At major entry points to the United States, including Newark Liberty and Kennedy International Airports, government workers are on alert in case incoming travelers who have been to West Africa show signs of illness and need to be quarantined. Federal, state and local health officials, as well as hospitals, have established detailed protocols for handling possible cases, taking advantage of a sophisticated public health infrastructure that poorer countries lack.

Rutgers Today asked Rajendra Kapila, an infectious disease physician at Rutgers New Jersey Medical School, and Janet Golden, a medical historian at Rutgers University-Camden, how concerned Americans should be about a potential outbreak in this country.

Q: People arrive in the U.S. from infected regions of Africa every day, but the director of the Centers for Disease Control and Prevention says he is “confident that there will not be a large Ebola outbreak” here. Should he be?

Rajendra Kapila: I also don’t think Ebola would spread widely among the general public. But it could severely harm individual Americans. Let’s say someone comes here from West Africa. If that individual develops symptoms suggesting Ebola infection, and is spending time with friends and family, those people can be at risk. At the first sign of such an illness, even a low fever that usually would be easy to ignore, such an individual should be immediately checked in a hospital.

Q: What makes experts, including you, believe the general public is not at high risk in the U.S.?

Janet Golden: One is the nature of the disease. As awful as Ebola is, we are fortunate that it only spreads through contact with bodily fluids. That automatically makes it easier to control – especially with other rigorous public health measures in place – than the sources of past epidemics, where people were sickened through airborne transmission or by insect or animal bites.

Q: Are there examples of epidemics that were not well controlled?

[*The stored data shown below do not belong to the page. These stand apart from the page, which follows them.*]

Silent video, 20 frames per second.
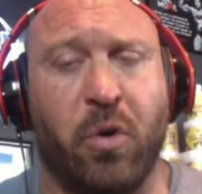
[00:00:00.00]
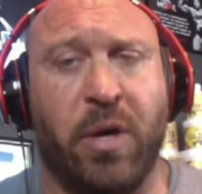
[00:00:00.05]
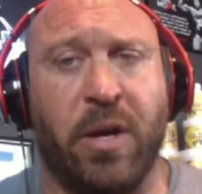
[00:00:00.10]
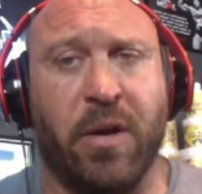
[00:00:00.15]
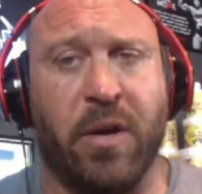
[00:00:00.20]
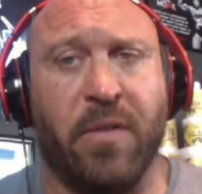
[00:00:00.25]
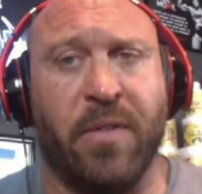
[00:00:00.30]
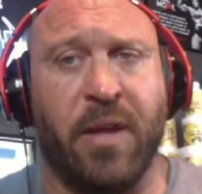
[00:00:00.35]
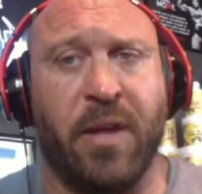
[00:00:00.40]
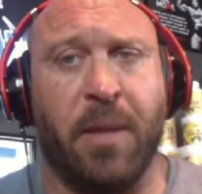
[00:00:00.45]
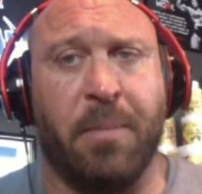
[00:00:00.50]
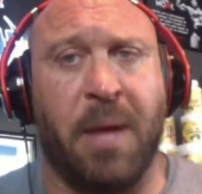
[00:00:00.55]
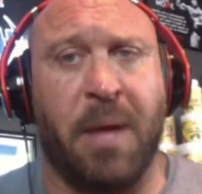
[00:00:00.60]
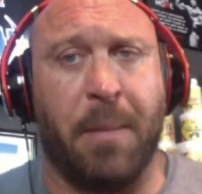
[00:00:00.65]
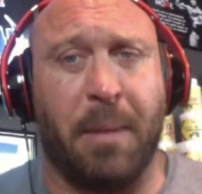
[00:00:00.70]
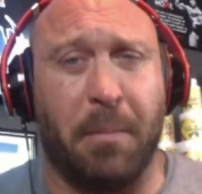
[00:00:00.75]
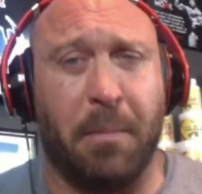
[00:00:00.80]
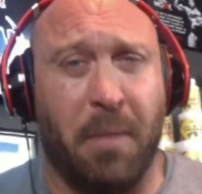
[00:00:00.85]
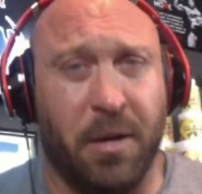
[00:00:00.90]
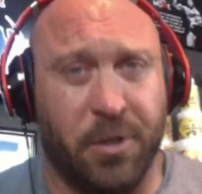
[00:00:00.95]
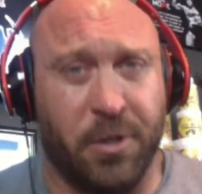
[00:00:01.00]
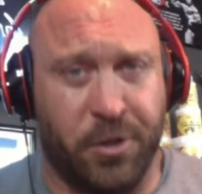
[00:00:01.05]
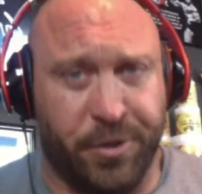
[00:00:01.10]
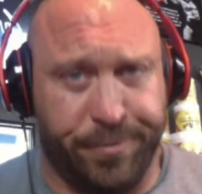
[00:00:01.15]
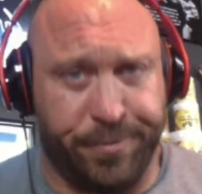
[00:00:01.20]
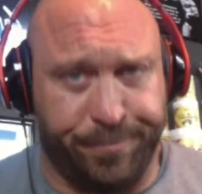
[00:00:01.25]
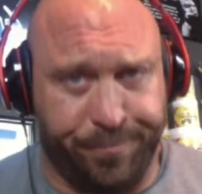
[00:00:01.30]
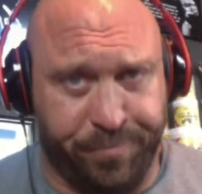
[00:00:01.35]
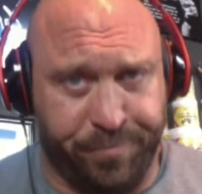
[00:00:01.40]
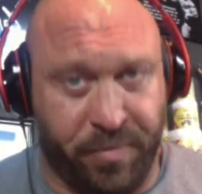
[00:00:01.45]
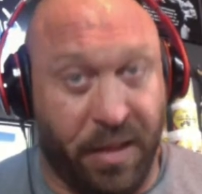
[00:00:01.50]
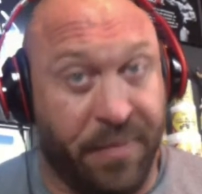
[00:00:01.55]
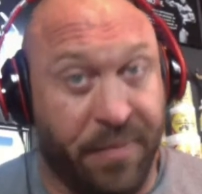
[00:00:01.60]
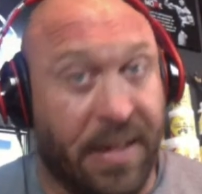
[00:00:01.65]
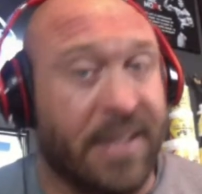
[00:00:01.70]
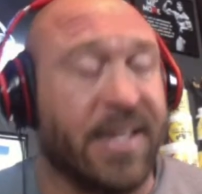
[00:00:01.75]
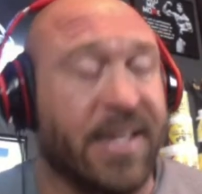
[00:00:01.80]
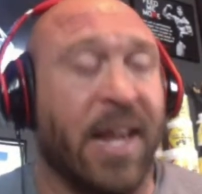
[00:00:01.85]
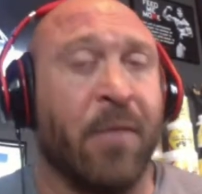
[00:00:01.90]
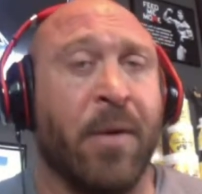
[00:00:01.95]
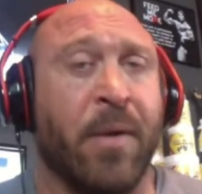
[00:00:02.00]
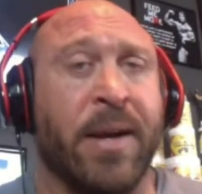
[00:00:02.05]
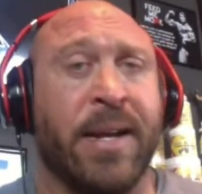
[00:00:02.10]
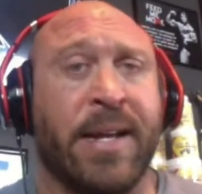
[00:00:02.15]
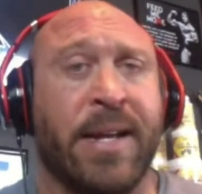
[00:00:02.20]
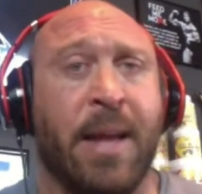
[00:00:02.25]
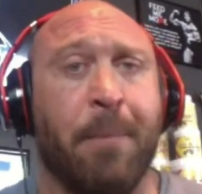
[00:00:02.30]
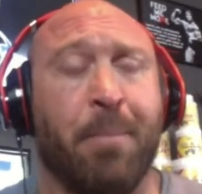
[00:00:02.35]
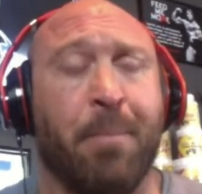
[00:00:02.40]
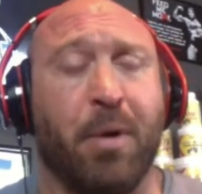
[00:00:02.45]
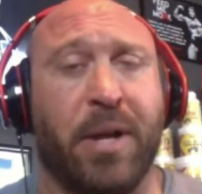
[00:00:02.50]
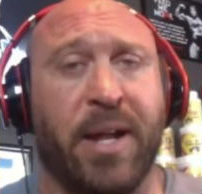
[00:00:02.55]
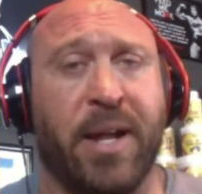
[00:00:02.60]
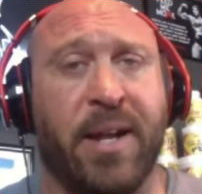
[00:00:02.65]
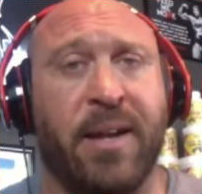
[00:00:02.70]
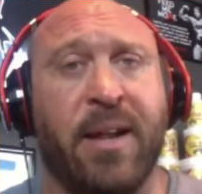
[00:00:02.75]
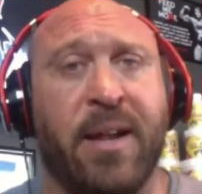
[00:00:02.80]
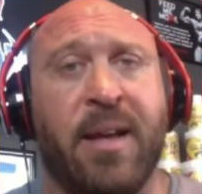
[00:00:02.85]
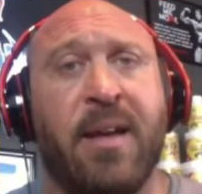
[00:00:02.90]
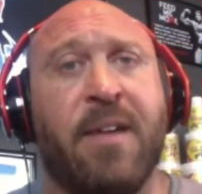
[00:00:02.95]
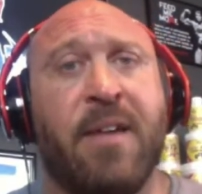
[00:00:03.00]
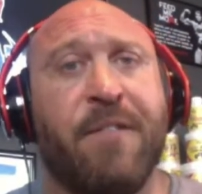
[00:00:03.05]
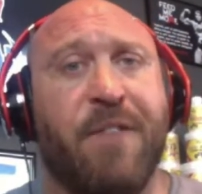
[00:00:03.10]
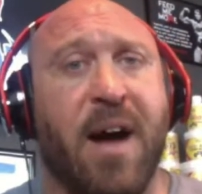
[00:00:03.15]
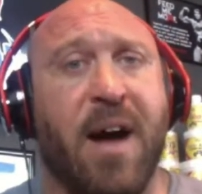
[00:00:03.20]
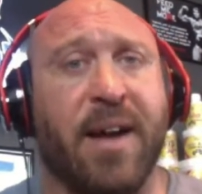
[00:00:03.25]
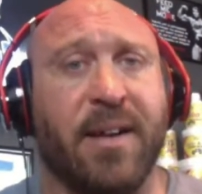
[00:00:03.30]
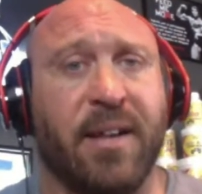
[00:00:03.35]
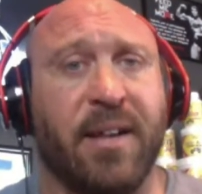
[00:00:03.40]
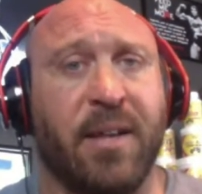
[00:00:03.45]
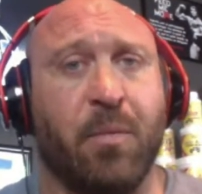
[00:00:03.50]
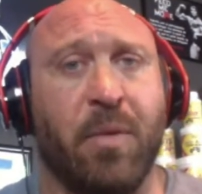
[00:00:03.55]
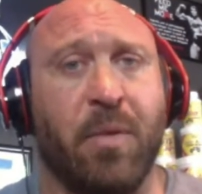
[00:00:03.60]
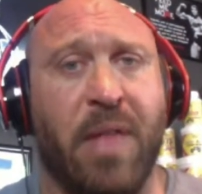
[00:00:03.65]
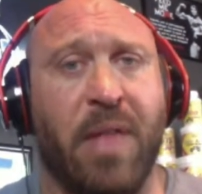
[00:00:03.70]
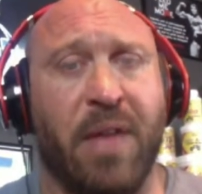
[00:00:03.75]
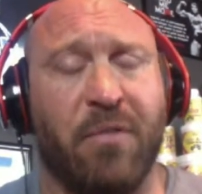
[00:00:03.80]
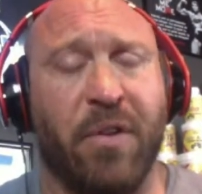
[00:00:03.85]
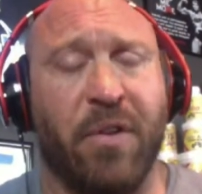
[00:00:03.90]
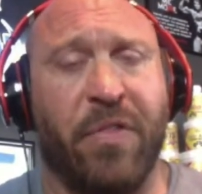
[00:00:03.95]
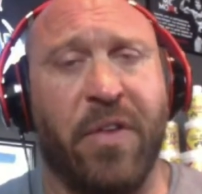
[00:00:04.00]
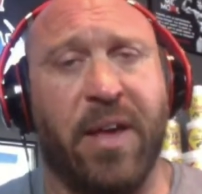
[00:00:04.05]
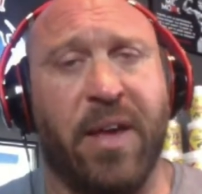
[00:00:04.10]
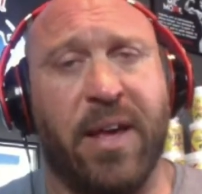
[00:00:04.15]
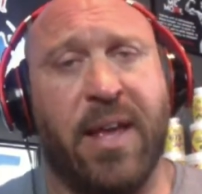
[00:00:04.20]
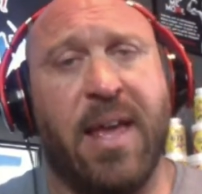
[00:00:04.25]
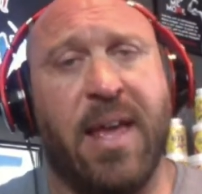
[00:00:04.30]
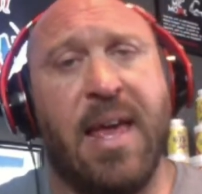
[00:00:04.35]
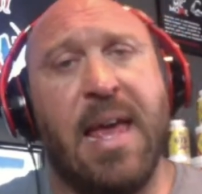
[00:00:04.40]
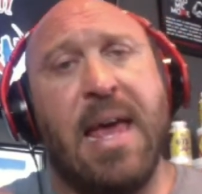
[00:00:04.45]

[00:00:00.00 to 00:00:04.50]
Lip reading: here in the upcoming months. That's getting ready to get put in finally with everything.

Golden: There was an outbreak of bubonic plague in San Francisco at the turn of the 20th century. People didn’t understand then that the plague is transmitted from rats to fleas to humans. Officials put barbed wire around Chinatown, where they had seen many cases, and thought that would prevent the disease from spreading. Of course it did not stop the rats. During the 1918 influenza epidemic, the city of Philadelphia held a Liberty Loan parade and brought out 200,000 people to watch it. Since flu spreads readily through the air, death rates obviously spiked in the weeks that followed. These episodes show how important it is to know the different ways diseases are transmitted and to respond in ways that take that into account. In this country I am actually more concerned about multidrug resistant tuberculosis, another disease that spreads through the air, than I am about Ebola. I think we have the right tools to handle Ebola. When two American aid workers were flown from Africa to Atlanta for treatment, they received an experimental drug called ZMapp and it apparently helped both of them. Could that drug be the answer for Africans with Ebola?

Kapila: It impossible to know from just two cases whether a drug will benefit a larger population. Rigorous controlled studies are needed to show that the drug is safe and effective. At what stage of the disease do you use it? Who gets it? Who doesn’t get the drug? All of these issues, and others – including liability, because it’s also possible for the drug to have severe adverse effects – must be settled before medication can be distributed for wider use. One added complication is that the experimental Ebola drug is in short supply. It is not easy to manufacture this medication. Fifteen years of tireless research have produced just a small quantity of the drug. It is a very complicated manufacturing process where specialized antibodies are developed in tobacco leaves. Many variables can threaten quality control, putting both safety and efficacy in doubt if labs try to produce large amounts of the drug without strict controls.